1Review of Statistics
Three types of statistical methods are ud throughout econometrics:estimation,hypothesis testing,and confidence intervals.
•Estimation:computing a“best guess”numerical value for an unknown characteristic of a population distribution,such as its mean,from a sample data.
•Hypothesis testing:formulating a specific hypothesis about the population,then using sample evidence to decide whether it is true.
•Confidence intervals:u a t of data to estimate an interval for an unknown population charac-teristic.
•We focus on an unknown population mean and comparing means in different populations.
1.1Estimation of the Population Mean
Suppo you want to know the mean value of Y(µY)in a population–such as the mean earnings of recent college graduates,a natural estimator would be¯Y,the sample average of the obrvations of a random sample,Y1,Y2,...,Y n(independent and identically distributed with meanµY and varianceσ2Y).周佳奇
•An estimator is a function of a sample of data to be drawn randomly from a population.
•An estimate is the numerical value of the estimator when it is actually computed using data from a specific sample.
•The estimator
¯Y=1
n X i=1Y i
•Unbiadness
EY=µY
•Efficiency:Another unbiad estimator would beˆµ1=(Y1+Y2+...+Y n−1)/(n−1),we have
Var(¯Y)<Var(ˆµ1)
手工编织包包
since
Var(¯Y)=σ2Y
and Var(ˆµ1)=
σ2Y
In fact,¯Y has the smallest variance among all unbiad estimators.

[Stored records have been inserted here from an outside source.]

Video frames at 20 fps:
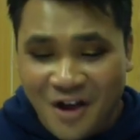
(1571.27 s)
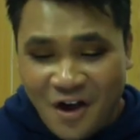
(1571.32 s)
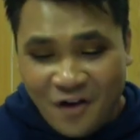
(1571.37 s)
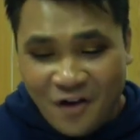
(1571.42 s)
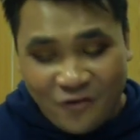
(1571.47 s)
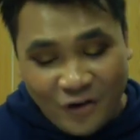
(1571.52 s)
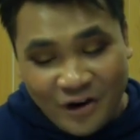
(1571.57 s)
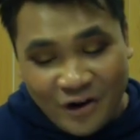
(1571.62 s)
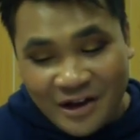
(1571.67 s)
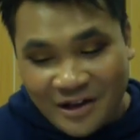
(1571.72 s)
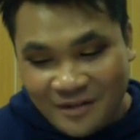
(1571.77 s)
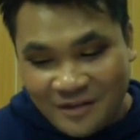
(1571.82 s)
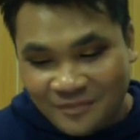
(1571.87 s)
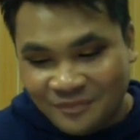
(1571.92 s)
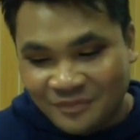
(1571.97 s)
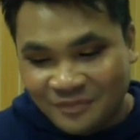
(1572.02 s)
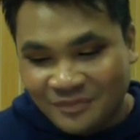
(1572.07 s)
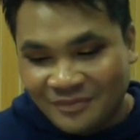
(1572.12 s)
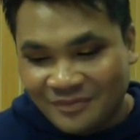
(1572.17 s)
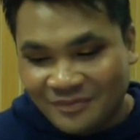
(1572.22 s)
for
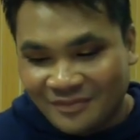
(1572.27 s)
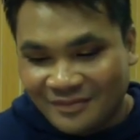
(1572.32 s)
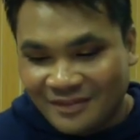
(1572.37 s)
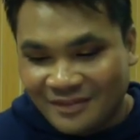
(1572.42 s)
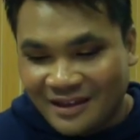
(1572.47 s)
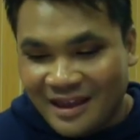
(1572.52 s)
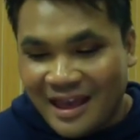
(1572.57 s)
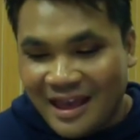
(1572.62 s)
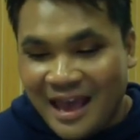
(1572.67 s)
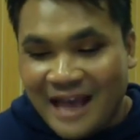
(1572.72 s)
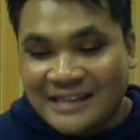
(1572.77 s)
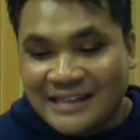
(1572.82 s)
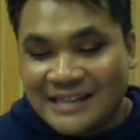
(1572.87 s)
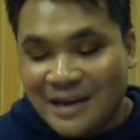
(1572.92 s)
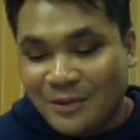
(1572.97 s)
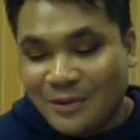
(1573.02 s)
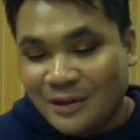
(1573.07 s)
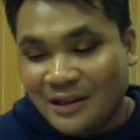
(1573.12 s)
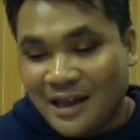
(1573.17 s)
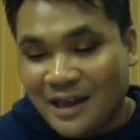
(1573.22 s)
him as I
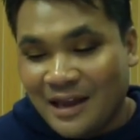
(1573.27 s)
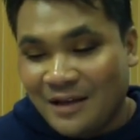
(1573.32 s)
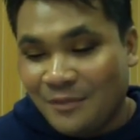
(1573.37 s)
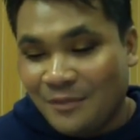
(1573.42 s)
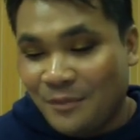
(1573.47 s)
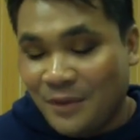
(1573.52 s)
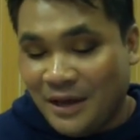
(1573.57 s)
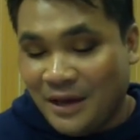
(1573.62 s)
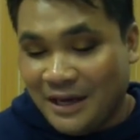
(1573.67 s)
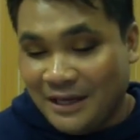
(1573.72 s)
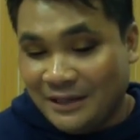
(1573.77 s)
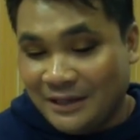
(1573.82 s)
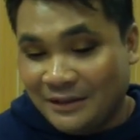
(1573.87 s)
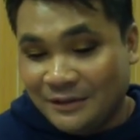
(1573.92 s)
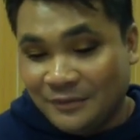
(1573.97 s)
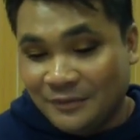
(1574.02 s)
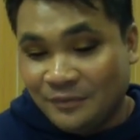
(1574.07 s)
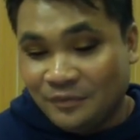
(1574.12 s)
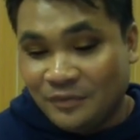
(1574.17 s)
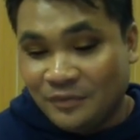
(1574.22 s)
would like, but
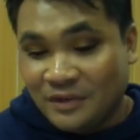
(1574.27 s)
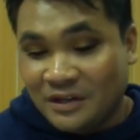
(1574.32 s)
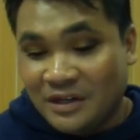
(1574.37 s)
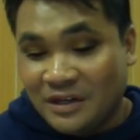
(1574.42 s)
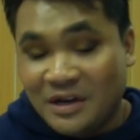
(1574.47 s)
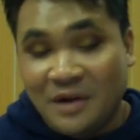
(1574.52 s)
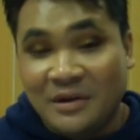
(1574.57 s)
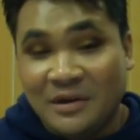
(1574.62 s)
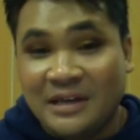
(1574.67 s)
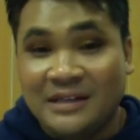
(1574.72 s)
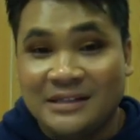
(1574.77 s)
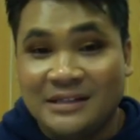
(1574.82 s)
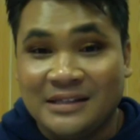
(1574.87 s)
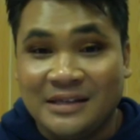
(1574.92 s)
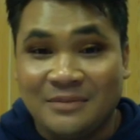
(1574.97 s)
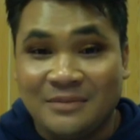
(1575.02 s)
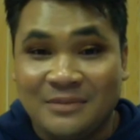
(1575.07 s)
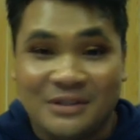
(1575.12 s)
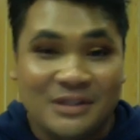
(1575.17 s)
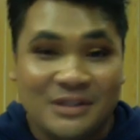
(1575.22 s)
you know, he
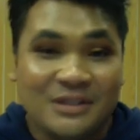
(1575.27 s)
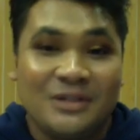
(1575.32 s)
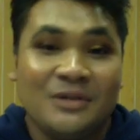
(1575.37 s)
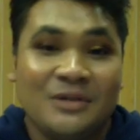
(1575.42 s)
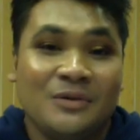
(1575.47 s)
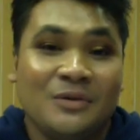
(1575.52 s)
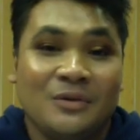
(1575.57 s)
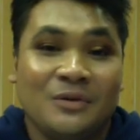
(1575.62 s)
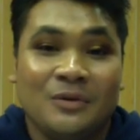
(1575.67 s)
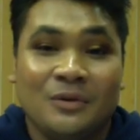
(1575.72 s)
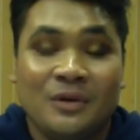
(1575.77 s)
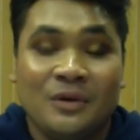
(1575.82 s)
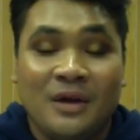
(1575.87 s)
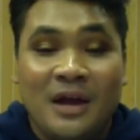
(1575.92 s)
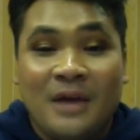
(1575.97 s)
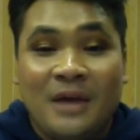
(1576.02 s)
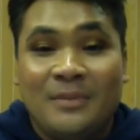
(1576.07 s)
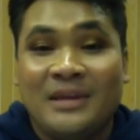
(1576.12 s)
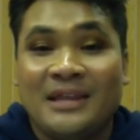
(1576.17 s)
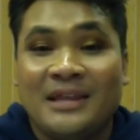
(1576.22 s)
seems to
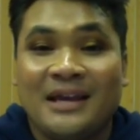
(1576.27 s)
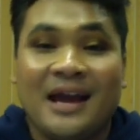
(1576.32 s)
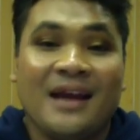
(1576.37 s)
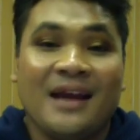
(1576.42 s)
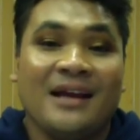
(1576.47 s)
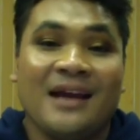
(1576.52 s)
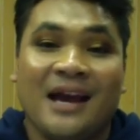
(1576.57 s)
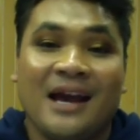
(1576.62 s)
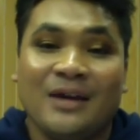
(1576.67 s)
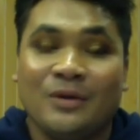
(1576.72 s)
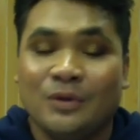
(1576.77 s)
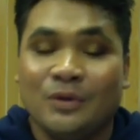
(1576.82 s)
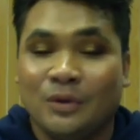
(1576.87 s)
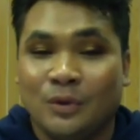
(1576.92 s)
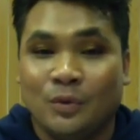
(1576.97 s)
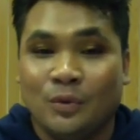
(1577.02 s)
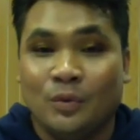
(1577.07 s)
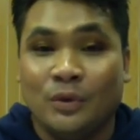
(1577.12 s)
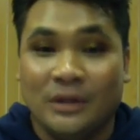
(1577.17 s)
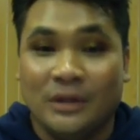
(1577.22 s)
be the kind of guy
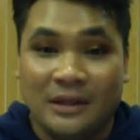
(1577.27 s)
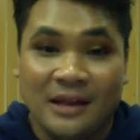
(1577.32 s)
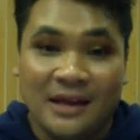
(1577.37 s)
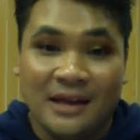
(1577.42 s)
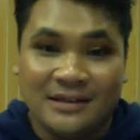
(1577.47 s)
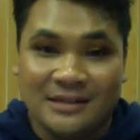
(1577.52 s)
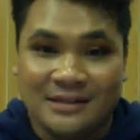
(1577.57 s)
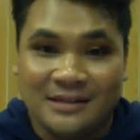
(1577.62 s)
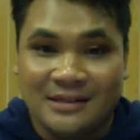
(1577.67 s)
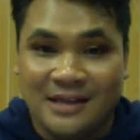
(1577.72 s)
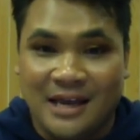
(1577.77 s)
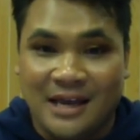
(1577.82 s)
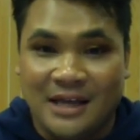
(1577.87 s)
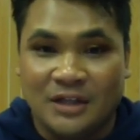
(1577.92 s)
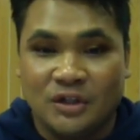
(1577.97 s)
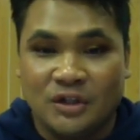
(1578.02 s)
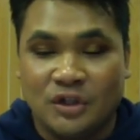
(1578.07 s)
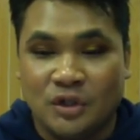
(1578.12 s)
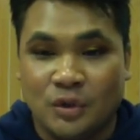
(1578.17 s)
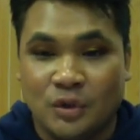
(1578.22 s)
who would like to skate
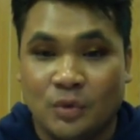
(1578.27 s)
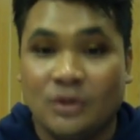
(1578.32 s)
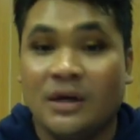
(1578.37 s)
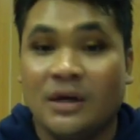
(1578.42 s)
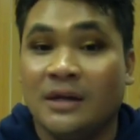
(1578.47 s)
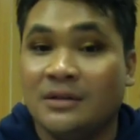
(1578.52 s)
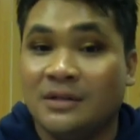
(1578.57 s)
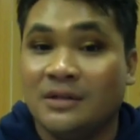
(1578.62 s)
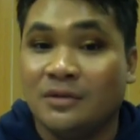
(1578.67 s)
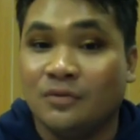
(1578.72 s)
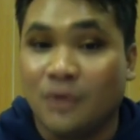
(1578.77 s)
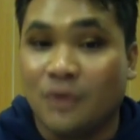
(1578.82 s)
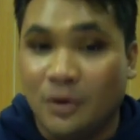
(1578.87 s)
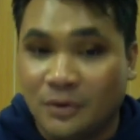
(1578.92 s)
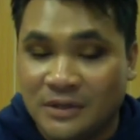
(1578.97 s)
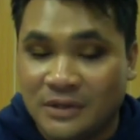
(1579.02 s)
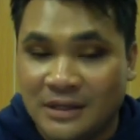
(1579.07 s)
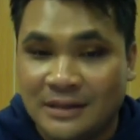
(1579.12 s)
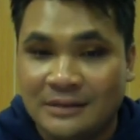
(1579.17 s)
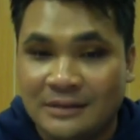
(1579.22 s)
to Guns N'
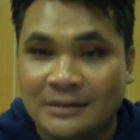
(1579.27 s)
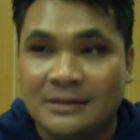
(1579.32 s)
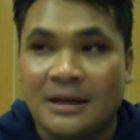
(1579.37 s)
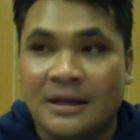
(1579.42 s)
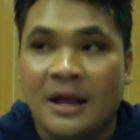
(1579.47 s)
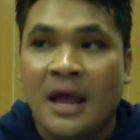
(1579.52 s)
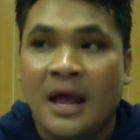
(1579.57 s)
Roses.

•¯Y is the least squares estimator ofµY:consider the problem
min m
n
X i=1(Y i−m)2
and note that
n
X i=1(Y i−m)2=n X i=1(Y i−¯Y)2+n(¯Y−m)2
Thus¯Y solves min m P n i=1(Y i−m)2.
1.2Hypothesis Tests Concerning the Population Mean
Are mean earnings the same for male and female college graduates?The statistical challenge is to answer the questions bad on a sample of evidence.

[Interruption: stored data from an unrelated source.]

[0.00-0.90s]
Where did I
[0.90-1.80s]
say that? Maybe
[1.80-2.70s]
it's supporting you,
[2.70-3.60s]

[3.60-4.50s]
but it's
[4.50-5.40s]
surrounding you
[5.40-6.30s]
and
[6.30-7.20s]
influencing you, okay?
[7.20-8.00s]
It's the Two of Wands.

•Null hypothesis:the starting point of statistical hypothes testing is specifying the hypothesis to be tested,usually denoted as H0.
•Alternative hypothesis:a cond hypothesis with which the null hypothesis is being compared bad on evidence in the data,usually denoted as H1.
•An example:the null hypothesis that on average in the population,college graduates earn$20/hour,
H0:E(Y)=µY,0=20
a two-sided alternative hypothesis
H1:E(Y)=20
•The sample variance and standard deviation
手机为什么会自动关机
s2Y=
1n X i=1(Y i−¯Y)2
and s Y is the sample standard deviation.
—s2Y is an unbiad estimator forσ2,Es2Y=σ2,and n−1is called the degrees of freedom
•The t statistic
t=¯Y−µ
Y,0
¯
with SE(¯Y)=ˆσ¯Y=s Y/√n.
—When Y is normally distributed
Z=Y Y
σY/√n∼N(0,1)
whereas
t=Y Y
ˆσY/√n∼t(n−1)
the Student t distribution with n−1degrees of freedom
—The t-statistic has a t distribution only if the population distribution is normal,which is very often a poor approximation to the actual distribution of economic data.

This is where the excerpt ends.